[THE RECORDS]
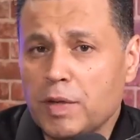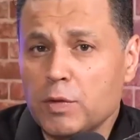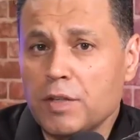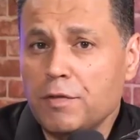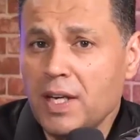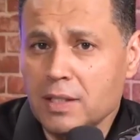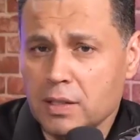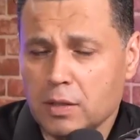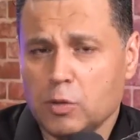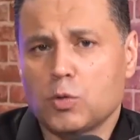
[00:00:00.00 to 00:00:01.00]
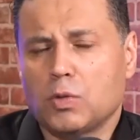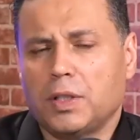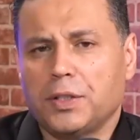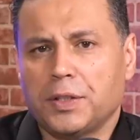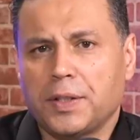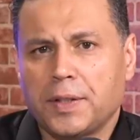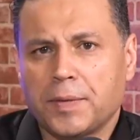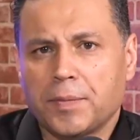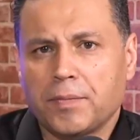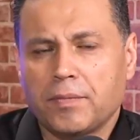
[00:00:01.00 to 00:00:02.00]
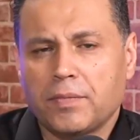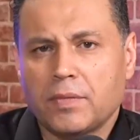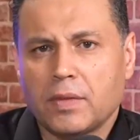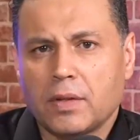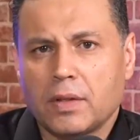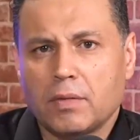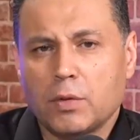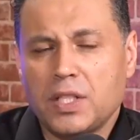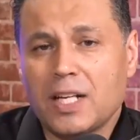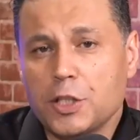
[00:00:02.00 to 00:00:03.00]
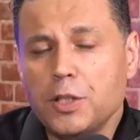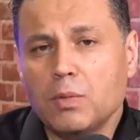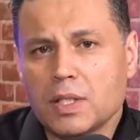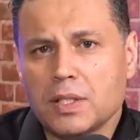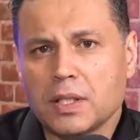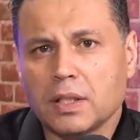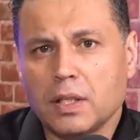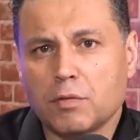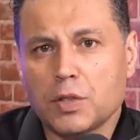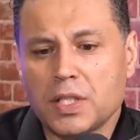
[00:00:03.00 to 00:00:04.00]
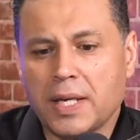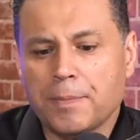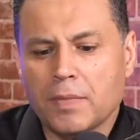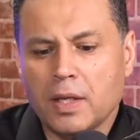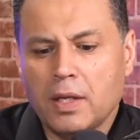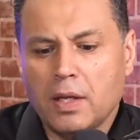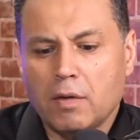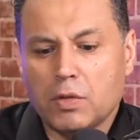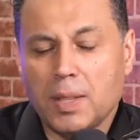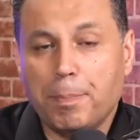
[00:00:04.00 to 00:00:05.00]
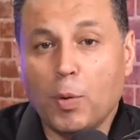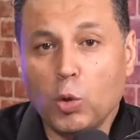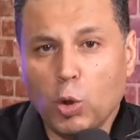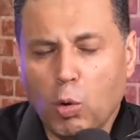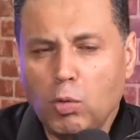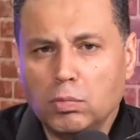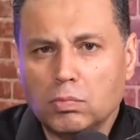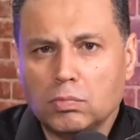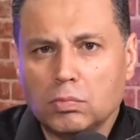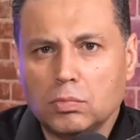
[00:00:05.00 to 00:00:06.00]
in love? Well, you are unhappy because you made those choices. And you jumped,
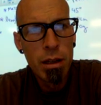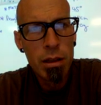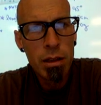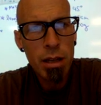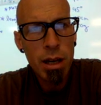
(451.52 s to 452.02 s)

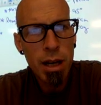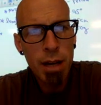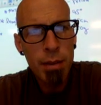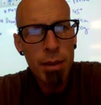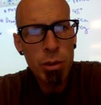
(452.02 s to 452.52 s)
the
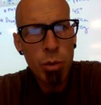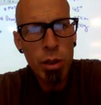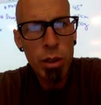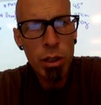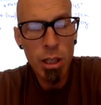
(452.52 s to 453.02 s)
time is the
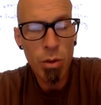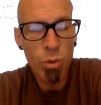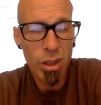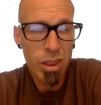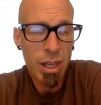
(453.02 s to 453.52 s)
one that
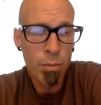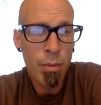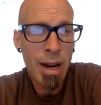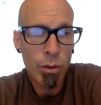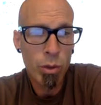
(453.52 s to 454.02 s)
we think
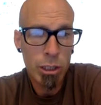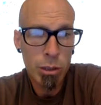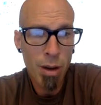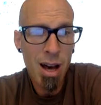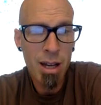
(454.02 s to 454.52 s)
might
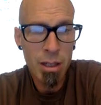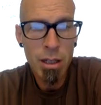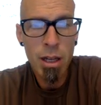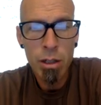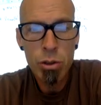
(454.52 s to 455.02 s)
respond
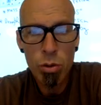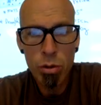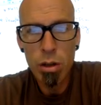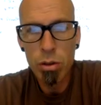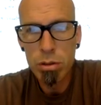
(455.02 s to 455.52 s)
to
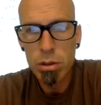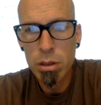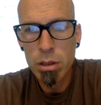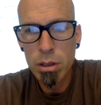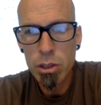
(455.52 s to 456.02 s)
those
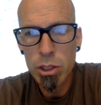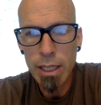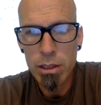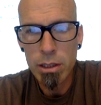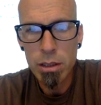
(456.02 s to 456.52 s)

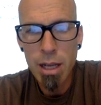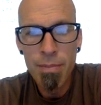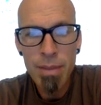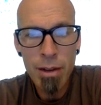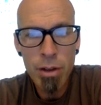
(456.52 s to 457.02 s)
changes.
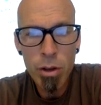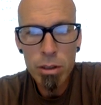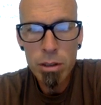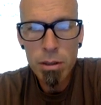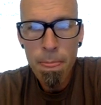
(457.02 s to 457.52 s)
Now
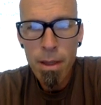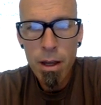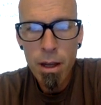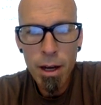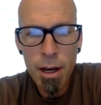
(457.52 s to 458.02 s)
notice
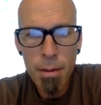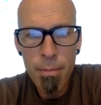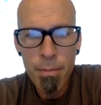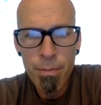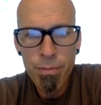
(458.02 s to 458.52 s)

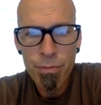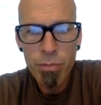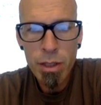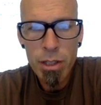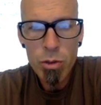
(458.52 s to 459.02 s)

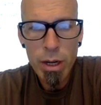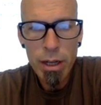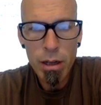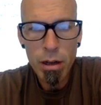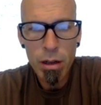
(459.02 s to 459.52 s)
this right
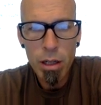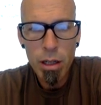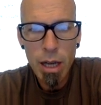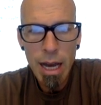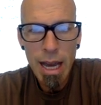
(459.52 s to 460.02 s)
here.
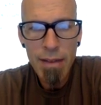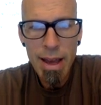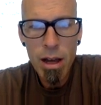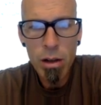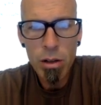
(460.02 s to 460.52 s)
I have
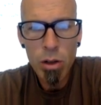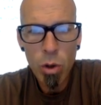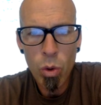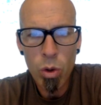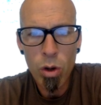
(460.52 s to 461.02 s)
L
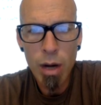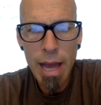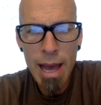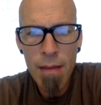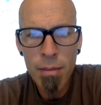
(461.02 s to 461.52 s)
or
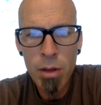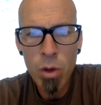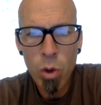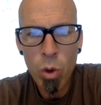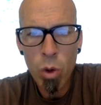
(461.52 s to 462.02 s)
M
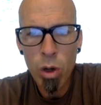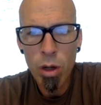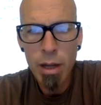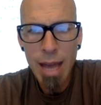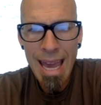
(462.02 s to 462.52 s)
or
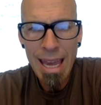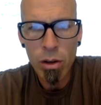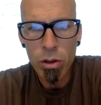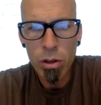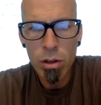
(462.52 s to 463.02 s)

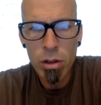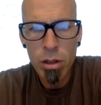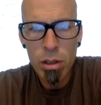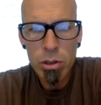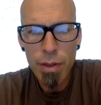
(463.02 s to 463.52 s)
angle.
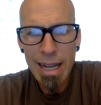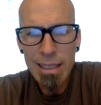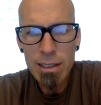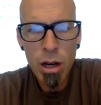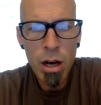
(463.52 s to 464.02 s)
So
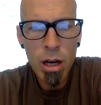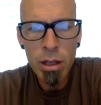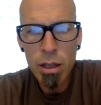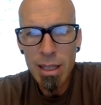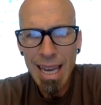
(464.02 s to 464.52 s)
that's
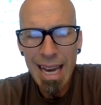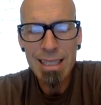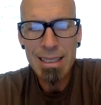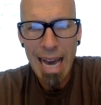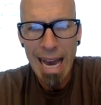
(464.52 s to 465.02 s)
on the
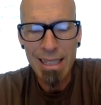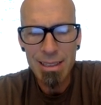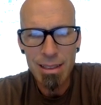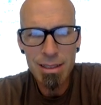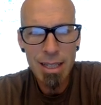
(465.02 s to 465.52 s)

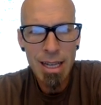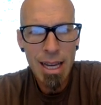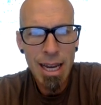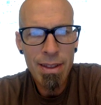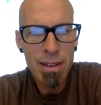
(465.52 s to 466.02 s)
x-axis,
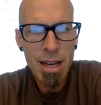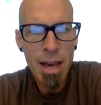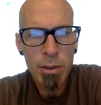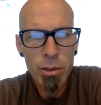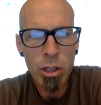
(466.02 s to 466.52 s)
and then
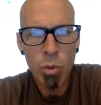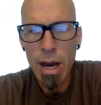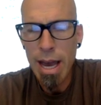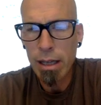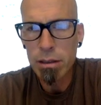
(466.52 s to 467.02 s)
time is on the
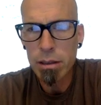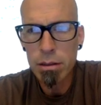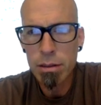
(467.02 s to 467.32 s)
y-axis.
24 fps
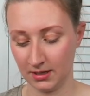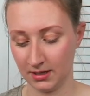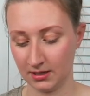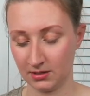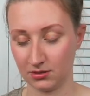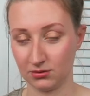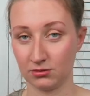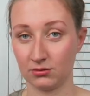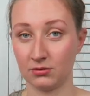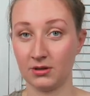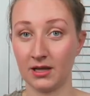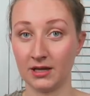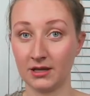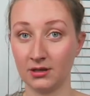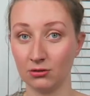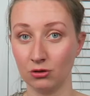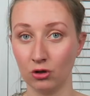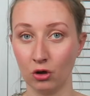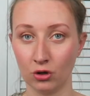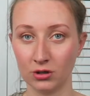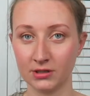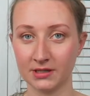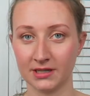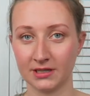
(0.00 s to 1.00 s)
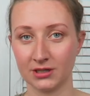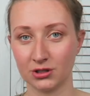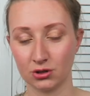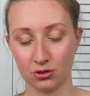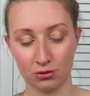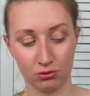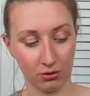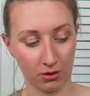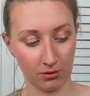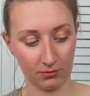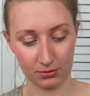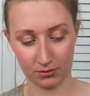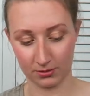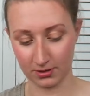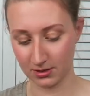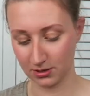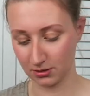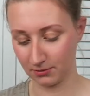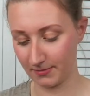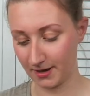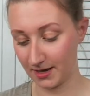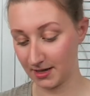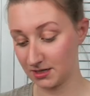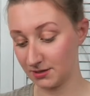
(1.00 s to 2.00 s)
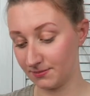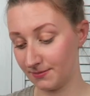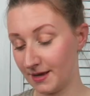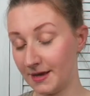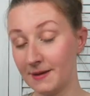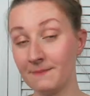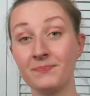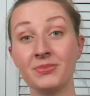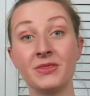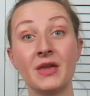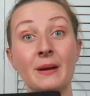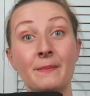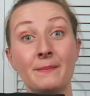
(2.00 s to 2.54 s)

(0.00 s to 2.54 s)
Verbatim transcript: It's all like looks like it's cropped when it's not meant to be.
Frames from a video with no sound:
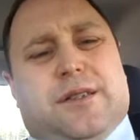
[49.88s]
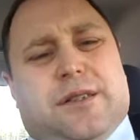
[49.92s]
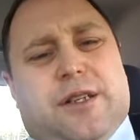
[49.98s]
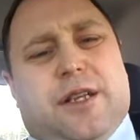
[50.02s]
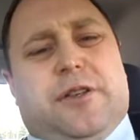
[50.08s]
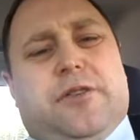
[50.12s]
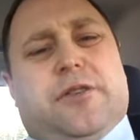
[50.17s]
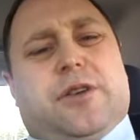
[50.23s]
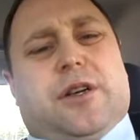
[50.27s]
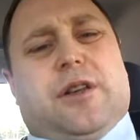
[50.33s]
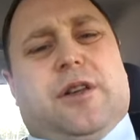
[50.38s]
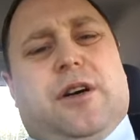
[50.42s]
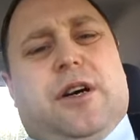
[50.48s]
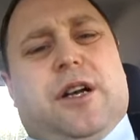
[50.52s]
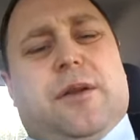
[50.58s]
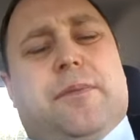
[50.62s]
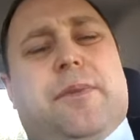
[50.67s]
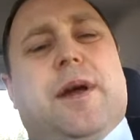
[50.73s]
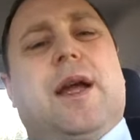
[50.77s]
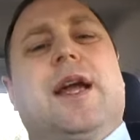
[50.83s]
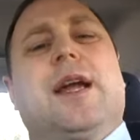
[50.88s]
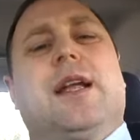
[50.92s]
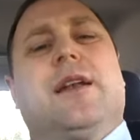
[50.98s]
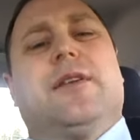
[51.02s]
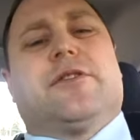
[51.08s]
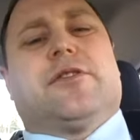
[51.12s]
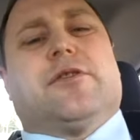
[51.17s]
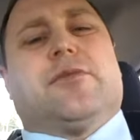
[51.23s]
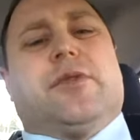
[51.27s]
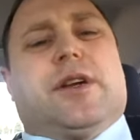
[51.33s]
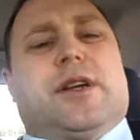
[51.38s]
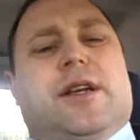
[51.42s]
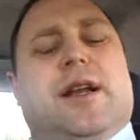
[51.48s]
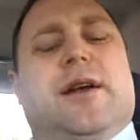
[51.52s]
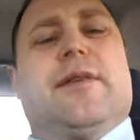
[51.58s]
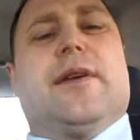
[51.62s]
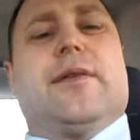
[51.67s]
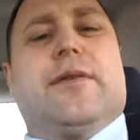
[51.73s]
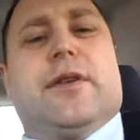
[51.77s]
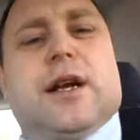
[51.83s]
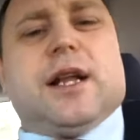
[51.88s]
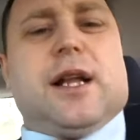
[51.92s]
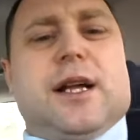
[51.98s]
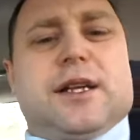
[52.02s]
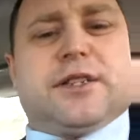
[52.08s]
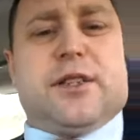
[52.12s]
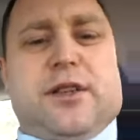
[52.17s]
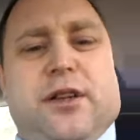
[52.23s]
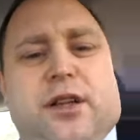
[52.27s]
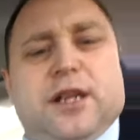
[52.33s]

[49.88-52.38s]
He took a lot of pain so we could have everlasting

[PROMPT] Recreate the listing above word for word, dropping each picture it contains.

[RESPONSE BELOW]
[00:00:00.00 to 00:00:01.00]
[00:00:01.00 to 00:00:02.00]
[00:00:02.00 to 00:00:03.00]
[00:00:03.00 to 00:00:04.00]
[00:00:04.00 to 00:00:05.00]
[00:00:05.00 to 00:00:06.00]
in love? Well, you are unhappy because you made those choices. And you jumped,
(451.52 s to 452.02 s)

(452.02 s to 452.52 s)
the
(452.52 s to 453.02 s)
time is the
(453.02 s to 453.52 s)
one that
(453.52 s to 454.02 s)
we think
(454.02 s to 454.52 s)
might
(454.52 s to 455.02 s)
respond
(455.02 s to 455.52 s)
to
(455.52 s to 456.02 s)
those
(456.02 s to 456.52 s)

(456.52 s to 457.02 s)
changes.
(457.02 s to 457.52 s)
Now
(457.52 s to 458.02 s)
notice
(458.02 s to 458.52 s)

(458.52 s to 459.02 s)

(459.02 s to 459.52 s)
this right
(459.52 s to 460.02 s)
here.
(460.02 s to 460.52 s)
I have
(460.52 s to 461.02 s)
L
(461.02 s to 461.52 s)
or
(461.52 s to 462.02 s)
M
(462.02 s to 462.52 s)
or
(462.52 s to 463.02 s)

(463.02 s to 463.52 s)
angle.
(463.52 s to 464.02 s)
So
(464.02 s to 464.52 s)
that's
(464.52 s to 465.02 s)
on the
(465.02 s to 465.52 s)

(465.52 s to 466.02 s)
x-axis,
(466.02 s to 466.52 s)
and then
(466.52 s to 467.02 s)
time is on the
(467.02 s to 467.32 s)
y-axis.
24 fps
(0.00 s to 1.00 s)
(1.00 s to 2.00 s)
(2.00 s to 2.54 s)

(0.00 s to 2.54 s)
Verbatim transcript: It's all like looks like it's cropped when it's not meant to be.
Frames from a video with no sound:
[49.88s]
[49.92s]
[49.98s]
[50.02s]
[50.08s]
[50.12s]
[50.17s]
[50.23s]
[50.27s]
[50.33s]
[50.38s]
[50.42s]
[50.48s]
[50.52s]
[50.58s]
[50.62s]
[50.67s]
[50.73s]
[50.77s]
[50.83s]
[50.88s]
[50.92s]
[50.98s]
[51.02s]
[51.08s]
[51.12s]
[51.17s]
[51.23s]
[51.27s]
[51.33s]
[51.38s]
[51.42s]
[51.48s]
[51.52s]
[51.58s]
[51.62s]
[51.67s]
[51.73s]
[51.77s]
[51.83s]
[51.88s]
[51.92s]
[51.98s]
[52.02s]
[52.08s]
[52.12s]
[52.17s]
[52.23s]
[52.27s]
[52.33s]

[49.88-52.38s]
He took a lot of pain so we could have everlasting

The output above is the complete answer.